Linda has been living in Mooitrap for eight years. She breaks down in tears when she tells us about her communication with the municipality.

“We keep giving them letters airing our grievances, but nothing is ever done except to say that they acknowledge receipt of the letters. They do not care about us.”

She goes on to describe how it is impossible for her to use the doorless toilet in the area. “We usually use buckets in our houses and when we are done there is nowhere to empty them other than outside. We dig holes sometimes but the children usually end up playing in those mounds of faeces. That is why they are sick. There is absolutely nowhere to throw this stuff.”

Lydia, a Mooitrap resident for 16 years, concurs. “As a woman it makes me feel terrible. This place is also conducive to criminal activity. There is also the situation of abuse, to which many of the shebeens are contributing. They are open 24 hours a day and sometimes we wake up to find that someone has been decapitated. These conditions are terrible and everyone sees this as a hopeless, forgotten place — a place that has been abandoned.”

The next day we interview a mother of seven. All her children have severe chest problems because of the constant stench of paraffin fumes in her tiny shack.

She uses paraffin to cook because there is no electricity. She shows us the scabies on her small children’s feet and tells us she cannot afford to take them to a doctor because she is unemployed.

Later in the evening we meet two sangomas. They have lived in Mooitrap for many years. People often bring their children to them with sores on their skins and sometimes severe health problems.

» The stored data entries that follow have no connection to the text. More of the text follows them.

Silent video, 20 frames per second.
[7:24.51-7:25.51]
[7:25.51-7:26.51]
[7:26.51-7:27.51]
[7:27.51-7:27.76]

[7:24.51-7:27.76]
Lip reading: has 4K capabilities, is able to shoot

“We are unable to cure everything,” says Nomzi. “These sores are there because for all the dirt the children play in. We cannot cure the dirt problem and these rashes need a doctor’s medicine. My grandson has had terrible sores between his buttocks for months.”

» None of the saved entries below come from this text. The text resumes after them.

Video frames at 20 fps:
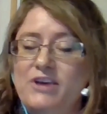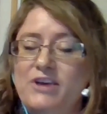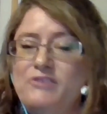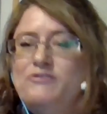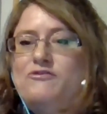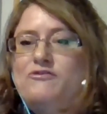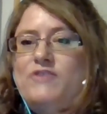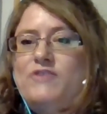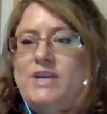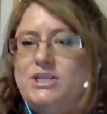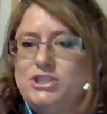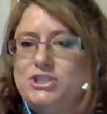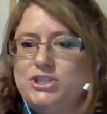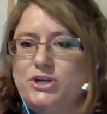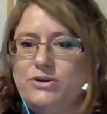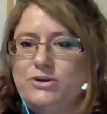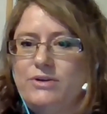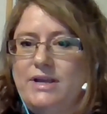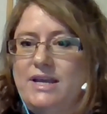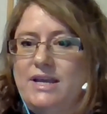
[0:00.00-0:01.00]

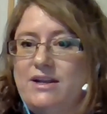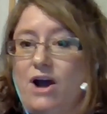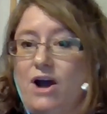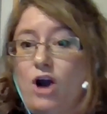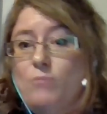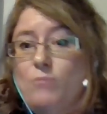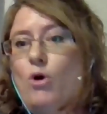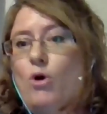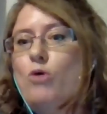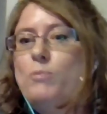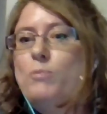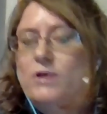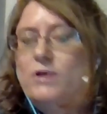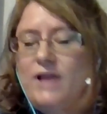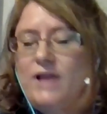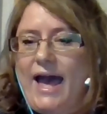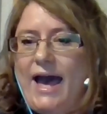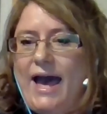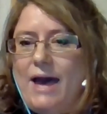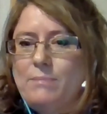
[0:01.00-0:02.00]
feature in our mobile
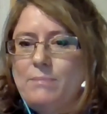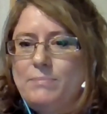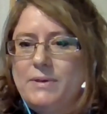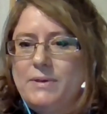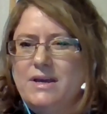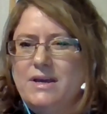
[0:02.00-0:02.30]
app.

She shows us the skin of a one-year-old boy. The sores are still there, but scabs are beginning to form over the large holes the infected sores have caused.

“He spent a lot of time crying. He could not sit down. It was hard to see a little one suffering so much,” she says. “We cannot understand what is wrong with our government. It is long that we have been fighting to get back our ancestral land and we thought things would change, but nothing has changed.”

Doris Neewat, a social activist, says the situation is tragic. “I am in the community late in the evening and early in the morning and it is always so sad,” she says. “There is the smell of illness and poverty in the air. The children suffer the most. Women also suffer in these communities because they bring up the children and have to bring in the money. This can be very hard on a woman earning a pittance, living in a shack and having to feed an extended family. To top it all, they do not have access to basic things such as proper sanitation. A woman is a dignified figure. Not to have a toilet robs her of that dignity.”

Anthea Housten, a gender activist and director of the Development Action Group, says women are among the most marginalised groups in South Africa.

“Nobody is looking at redressing the position of women in society,” she says. “Access to basic services can tremendously improve the burden that is placed on women. Access to sanitation and to potable water are things that become the problems of women in our community when they are not present.”

The government’s promise of free basic services for all seemed like the light at the end of the tunnel for women living in informal settlements. But this promise has not materialised since privatising basic services has become the government’s top priority. In the meantime, women in informal settlements still worry about where to do their most private ablutions so they are safe from the dangers of rape and murder.

Many still have to worry about where to dispose of their families’ bodily waste without enraging their neighbours or endangering the health of their children, who use the little bits of remaining untainted ground, as playgrounds.